The school’s Iran center — formally known as the Sharmin and Bijan Mossavar-Rahmani Center for Iran and Persian Gulf Studies — meanwhile, promotes scholarship that seeks to better understand the Islamic Republic. The center’s director, Professor Behrooz Ghamari-Tabrizi , has been outspoken while at Princeton in highlighting what he views as some of the Islamic Revolution’s accomplishments, including, the empowerment of women. In the fall of 2022, at the height of the Iranian government’s crackdown on women-led protests against the regime and laws that enforce Islamic head scarves, he wrote : “Despite all this, women’s social mobility and presence in [the] public sphere grew exponentially in the past four decades.”
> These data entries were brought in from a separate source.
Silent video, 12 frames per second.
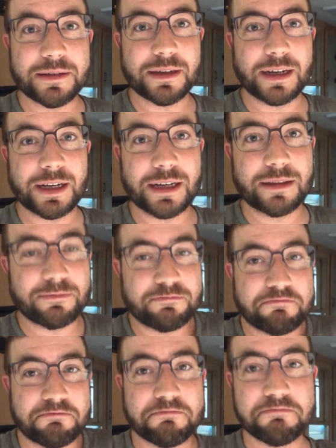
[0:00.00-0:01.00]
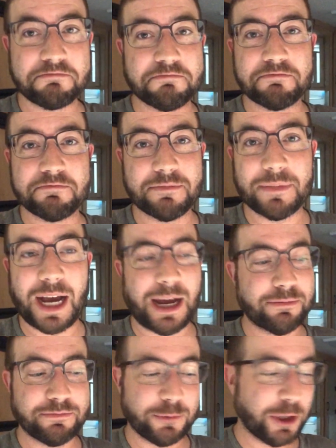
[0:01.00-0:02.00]

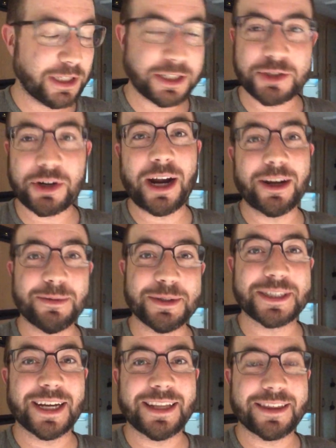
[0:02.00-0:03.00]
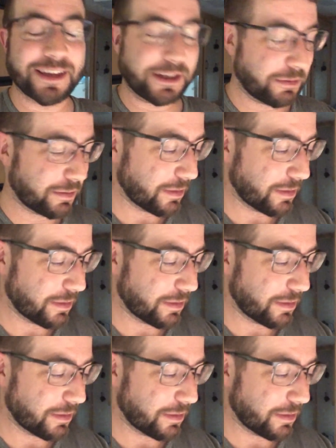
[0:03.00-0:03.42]
I'm willing to try almost anything.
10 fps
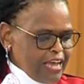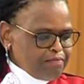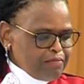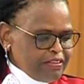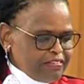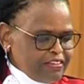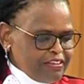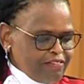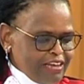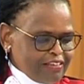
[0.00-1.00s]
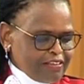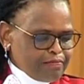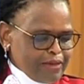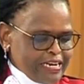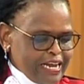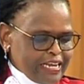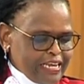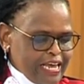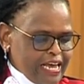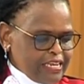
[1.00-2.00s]
IMBC versus Maina
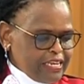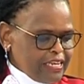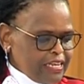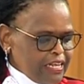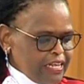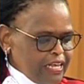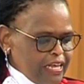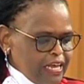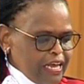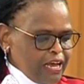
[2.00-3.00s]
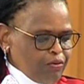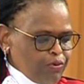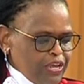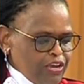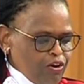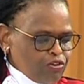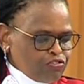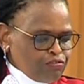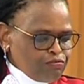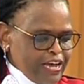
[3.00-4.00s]
Kiai, we
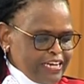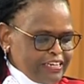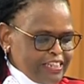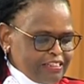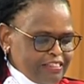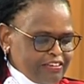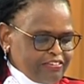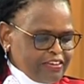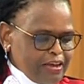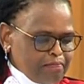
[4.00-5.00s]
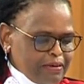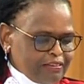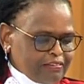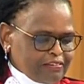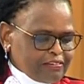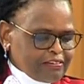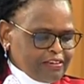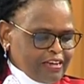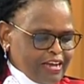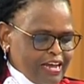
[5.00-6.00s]
also find that the chairperson
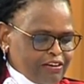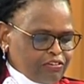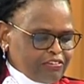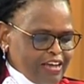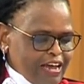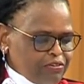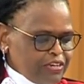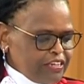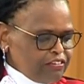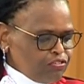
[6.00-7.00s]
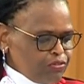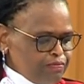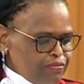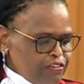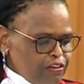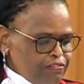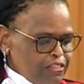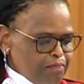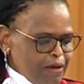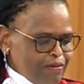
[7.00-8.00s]
cannot arrogate to
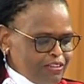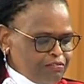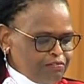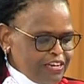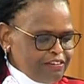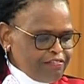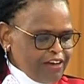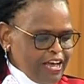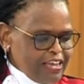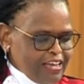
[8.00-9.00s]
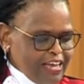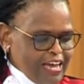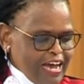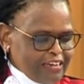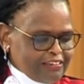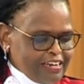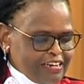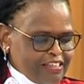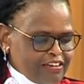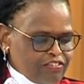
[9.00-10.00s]
himself the power to verify and
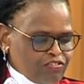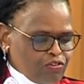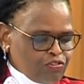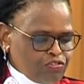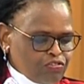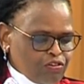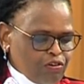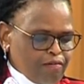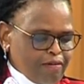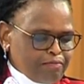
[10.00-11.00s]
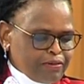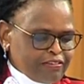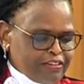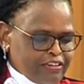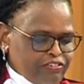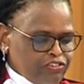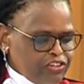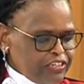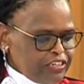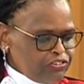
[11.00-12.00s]
tally the results of a
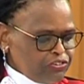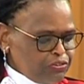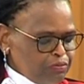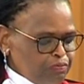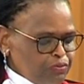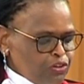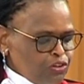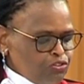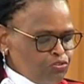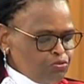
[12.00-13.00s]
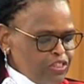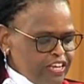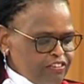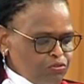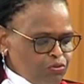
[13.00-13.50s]
presidential election to the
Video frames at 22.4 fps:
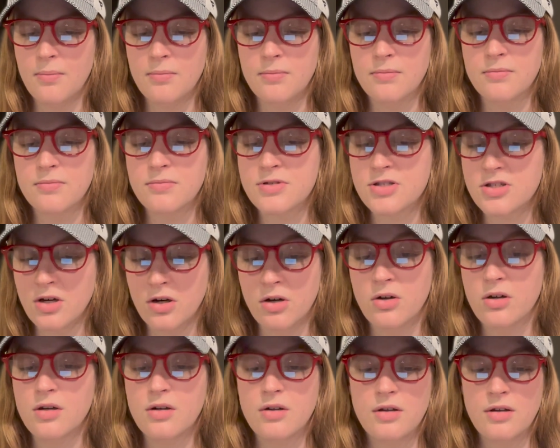
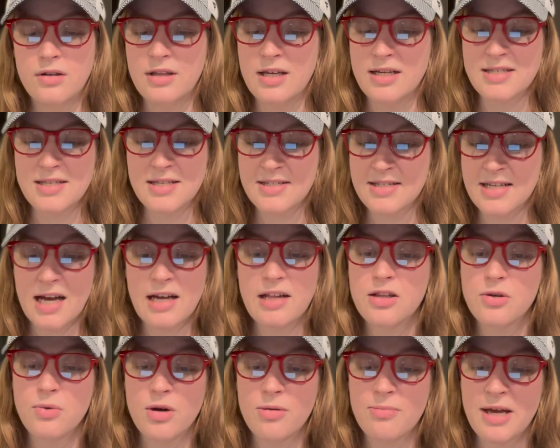So that's
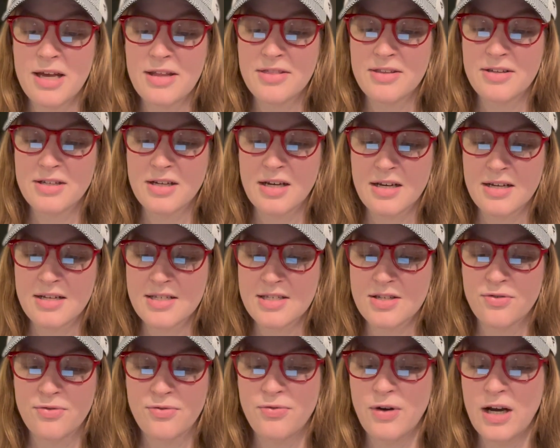exactly what Mantha
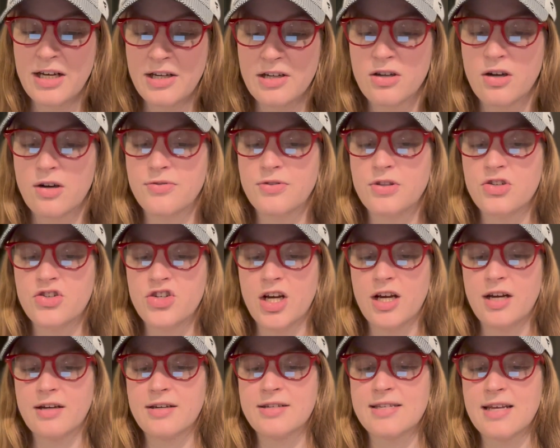does, fighting off the
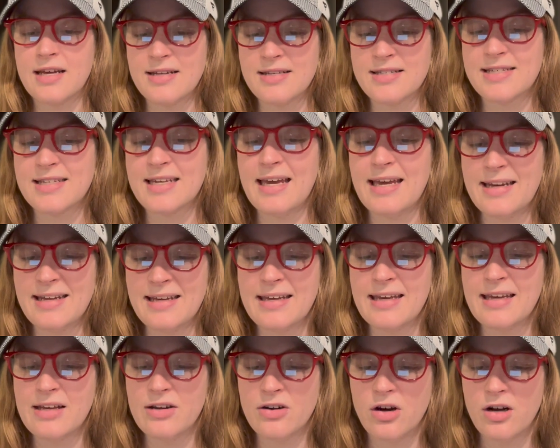checks and
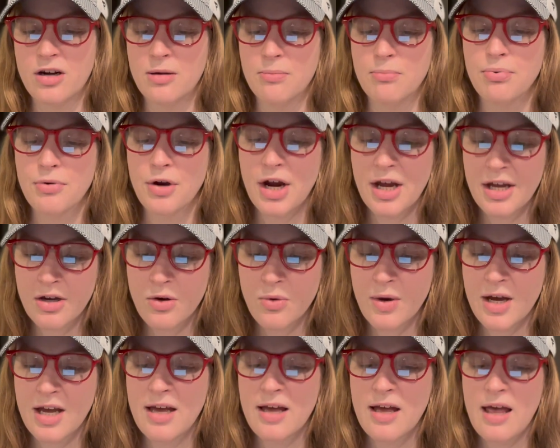skating in on a
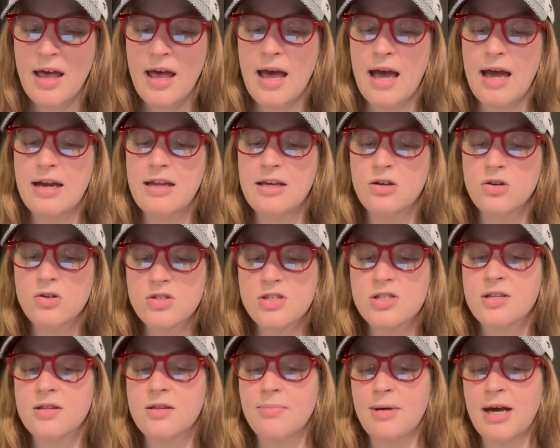breakaway, and he
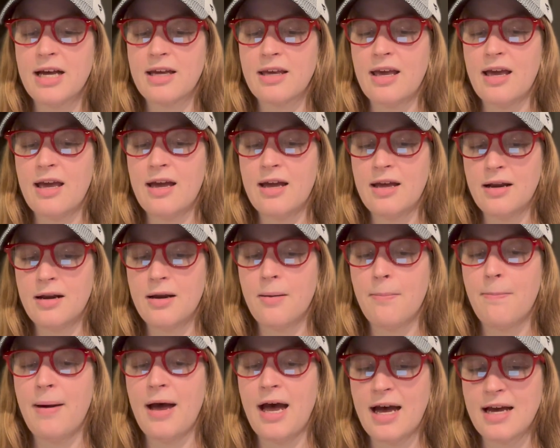goes to the backhand
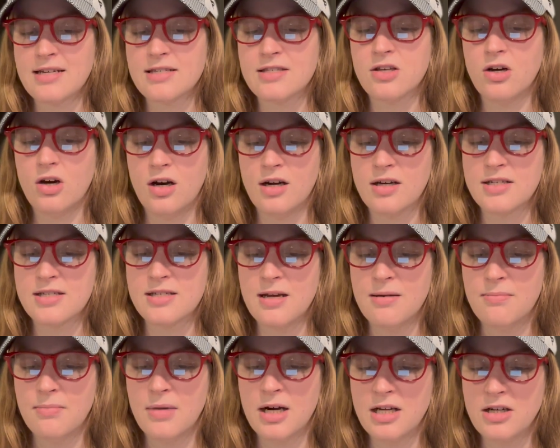past the Hawks
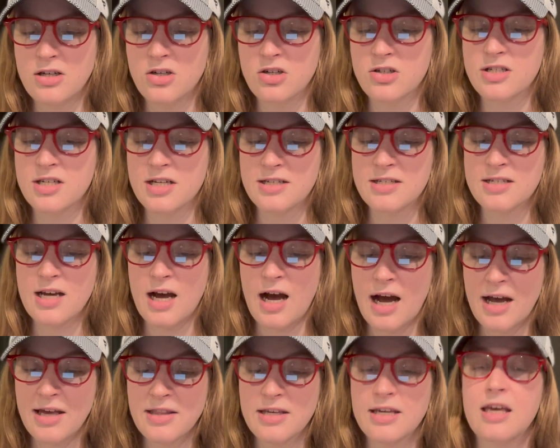netminder to
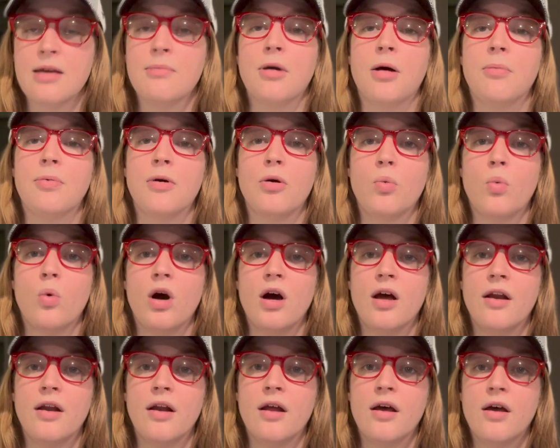tie the game up at
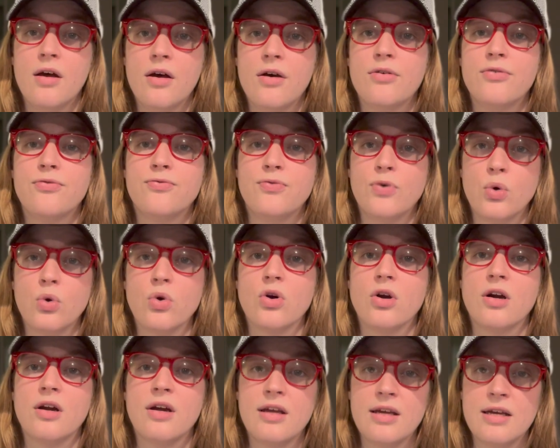1
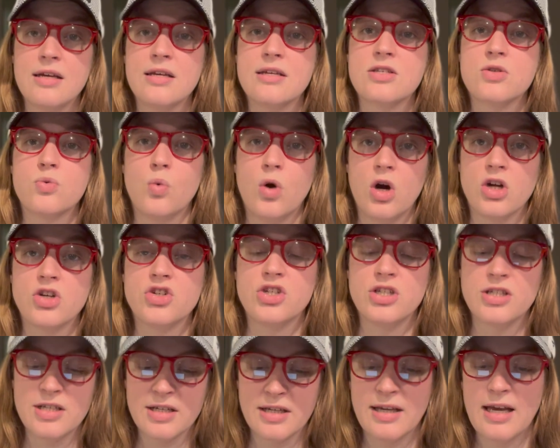for his
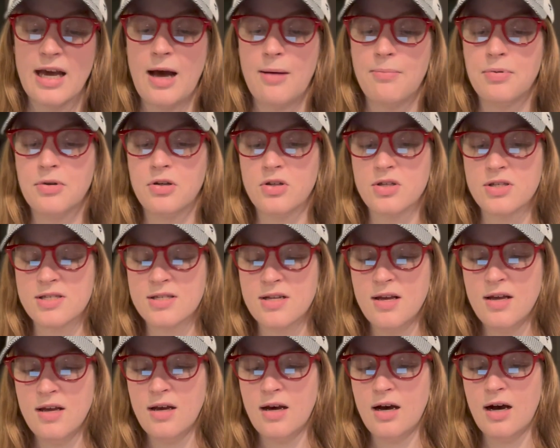Washington
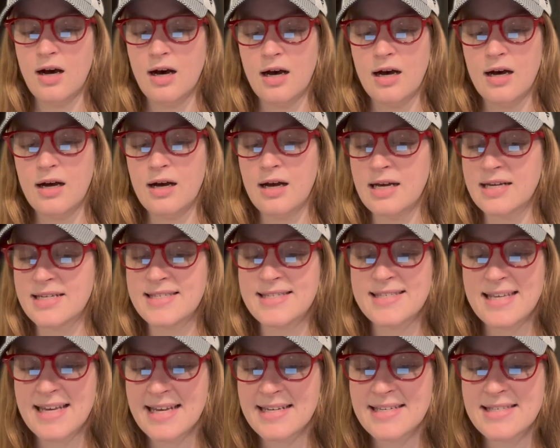Capitals.
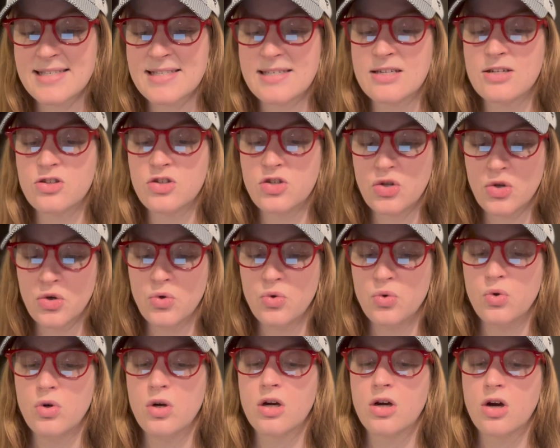Assist
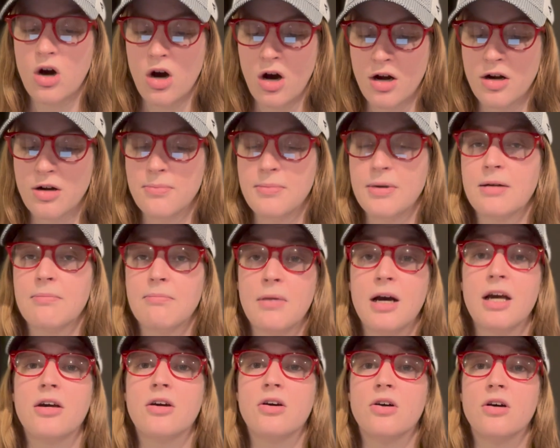to Connor
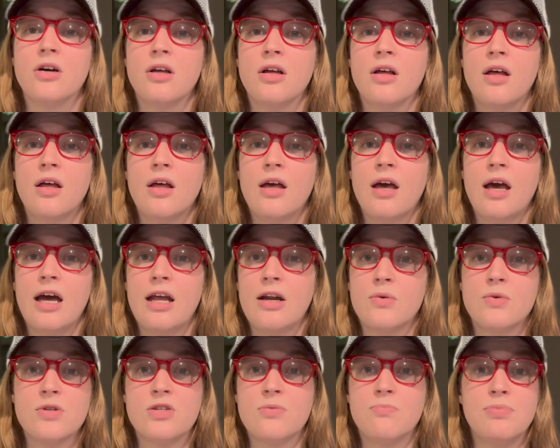McMichael,
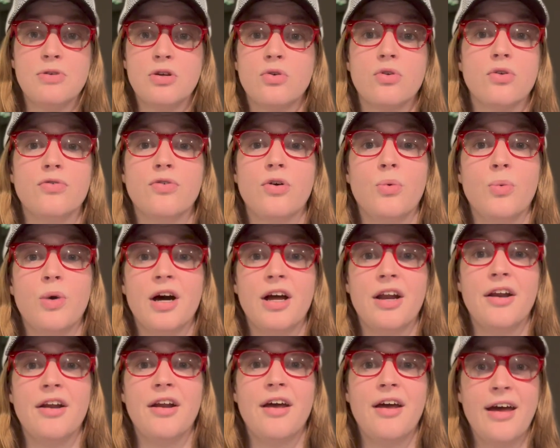and it was a beautiful
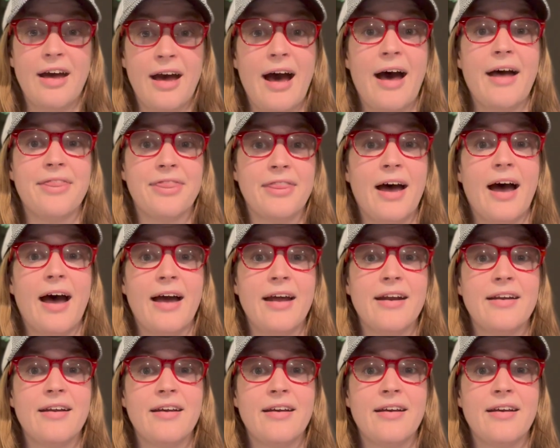one at that.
Princeton also hosted Robert Malley, the Biden administration’s suspended special Iran envoy, as a guest lecturer for the 2023 fall semester. The State Department revoked Malley’s security clearance in March of last year, and he’s currently being investigated by the FBI for the possible mishandling of classified information. He’s been one of the strongest proponents in Washington for engaging the Iranian regime.

The desire for stronger academic ties during the mid-2010s was a two-way street. Throughout former President Barack Obama’s tenure, Tehran communicated to Washington a desire to increase the numbers of Iranians at elite American universities, according to current and former US officials. The formalizing of the 2015 nuclear agreement was seen as a way to accelerate this process.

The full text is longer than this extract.